▼
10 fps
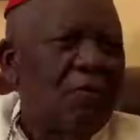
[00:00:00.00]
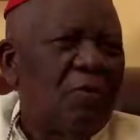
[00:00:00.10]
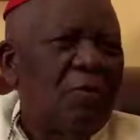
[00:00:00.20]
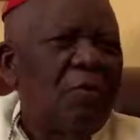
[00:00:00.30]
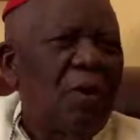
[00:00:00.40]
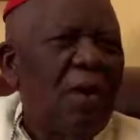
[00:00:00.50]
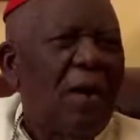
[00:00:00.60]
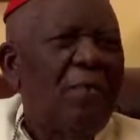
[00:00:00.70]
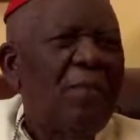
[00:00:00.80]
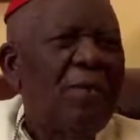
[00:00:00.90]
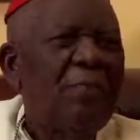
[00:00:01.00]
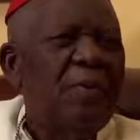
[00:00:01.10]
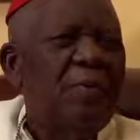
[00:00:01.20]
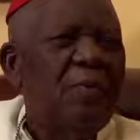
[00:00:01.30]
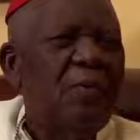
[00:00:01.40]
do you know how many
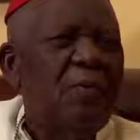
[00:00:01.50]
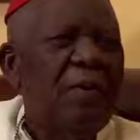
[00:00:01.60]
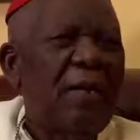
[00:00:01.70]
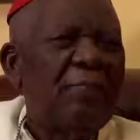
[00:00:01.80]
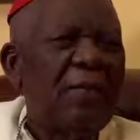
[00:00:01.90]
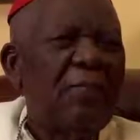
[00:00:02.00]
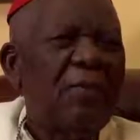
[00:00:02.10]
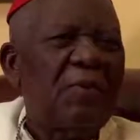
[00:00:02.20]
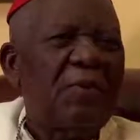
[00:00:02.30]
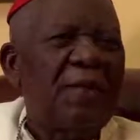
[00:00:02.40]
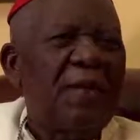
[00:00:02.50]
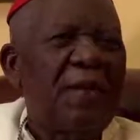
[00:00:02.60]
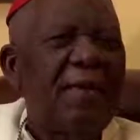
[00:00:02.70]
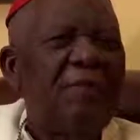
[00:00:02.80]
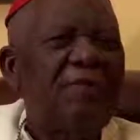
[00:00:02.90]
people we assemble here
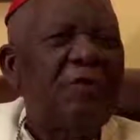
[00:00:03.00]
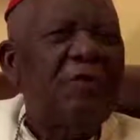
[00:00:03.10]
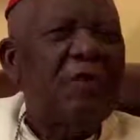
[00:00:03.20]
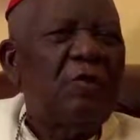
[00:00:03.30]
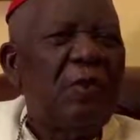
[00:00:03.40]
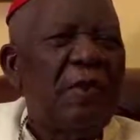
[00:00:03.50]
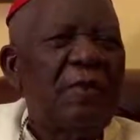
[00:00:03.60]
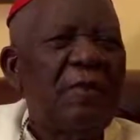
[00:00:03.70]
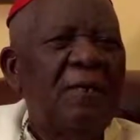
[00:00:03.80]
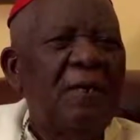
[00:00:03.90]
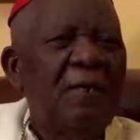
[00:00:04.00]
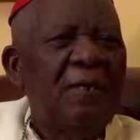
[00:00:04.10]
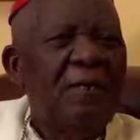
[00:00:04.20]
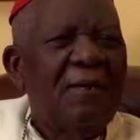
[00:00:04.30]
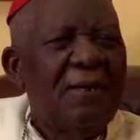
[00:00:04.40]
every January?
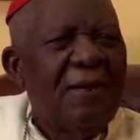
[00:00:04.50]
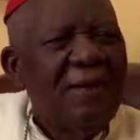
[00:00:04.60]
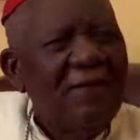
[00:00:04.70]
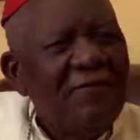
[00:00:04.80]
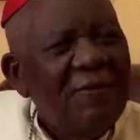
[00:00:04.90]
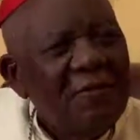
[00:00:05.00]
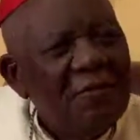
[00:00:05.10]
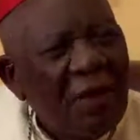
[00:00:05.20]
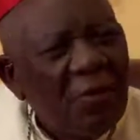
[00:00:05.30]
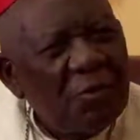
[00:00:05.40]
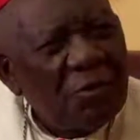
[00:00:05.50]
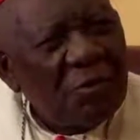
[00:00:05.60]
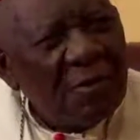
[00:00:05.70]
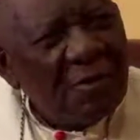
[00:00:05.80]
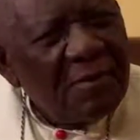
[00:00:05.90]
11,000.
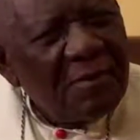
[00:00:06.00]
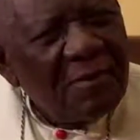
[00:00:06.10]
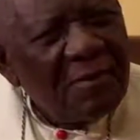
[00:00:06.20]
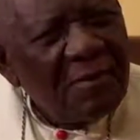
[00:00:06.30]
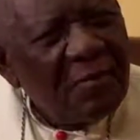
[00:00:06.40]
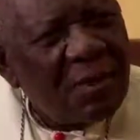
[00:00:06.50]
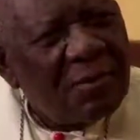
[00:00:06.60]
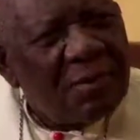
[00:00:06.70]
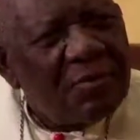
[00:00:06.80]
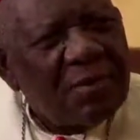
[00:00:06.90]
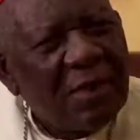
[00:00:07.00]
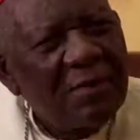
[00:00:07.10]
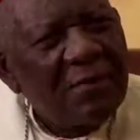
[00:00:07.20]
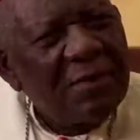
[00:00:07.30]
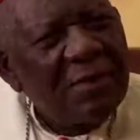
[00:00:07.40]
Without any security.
▲
▼
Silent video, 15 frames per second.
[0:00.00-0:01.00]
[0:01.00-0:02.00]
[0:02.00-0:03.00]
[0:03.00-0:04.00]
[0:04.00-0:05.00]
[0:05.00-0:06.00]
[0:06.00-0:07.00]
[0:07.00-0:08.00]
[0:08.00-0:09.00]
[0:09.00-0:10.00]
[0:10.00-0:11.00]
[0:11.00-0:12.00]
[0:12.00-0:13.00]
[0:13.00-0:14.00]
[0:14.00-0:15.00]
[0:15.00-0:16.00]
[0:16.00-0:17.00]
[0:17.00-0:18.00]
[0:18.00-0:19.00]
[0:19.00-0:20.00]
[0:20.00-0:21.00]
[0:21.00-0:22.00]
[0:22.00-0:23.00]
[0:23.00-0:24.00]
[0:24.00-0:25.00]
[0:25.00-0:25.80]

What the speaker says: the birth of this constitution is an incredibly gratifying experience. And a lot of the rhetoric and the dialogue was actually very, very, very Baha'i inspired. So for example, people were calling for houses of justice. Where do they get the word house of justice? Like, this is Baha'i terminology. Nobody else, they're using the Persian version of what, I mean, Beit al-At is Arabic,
▲
About this exercise:
In the records above, the line with "[0:06.00-0:07.00]" marks the start and the line with "[0:25.00-0:25.80]" marks the end; copy that stretch exactly, both lines included, and nothing else.

Result for this exercise:
[0:06.00-0:07.00]
[0:07.00-0:08.00]
[0:08.00-0:09.00]
[0:09.00-0:10.00]
[0:10.00-0:11.00]
[0:11.00-0:12.00]
[0:12.00-0:13.00]
[0:13.00-0:14.00]
[0:14.00-0:15.00]
[0:15.00-0:16.00]
[0:16.00-0:17.00]
[0:17.00-0:18.00]
[0:18.00-0:19.00]
[0:19.00-0:20.00]
[0:20.00-0:21.00]
[0:21.00-0:22.00]
[0:22.00-0:23.00]
[0:23.00-0:24.00]
[0:24.00-0:25.00]
[0:25.00-0:25.80]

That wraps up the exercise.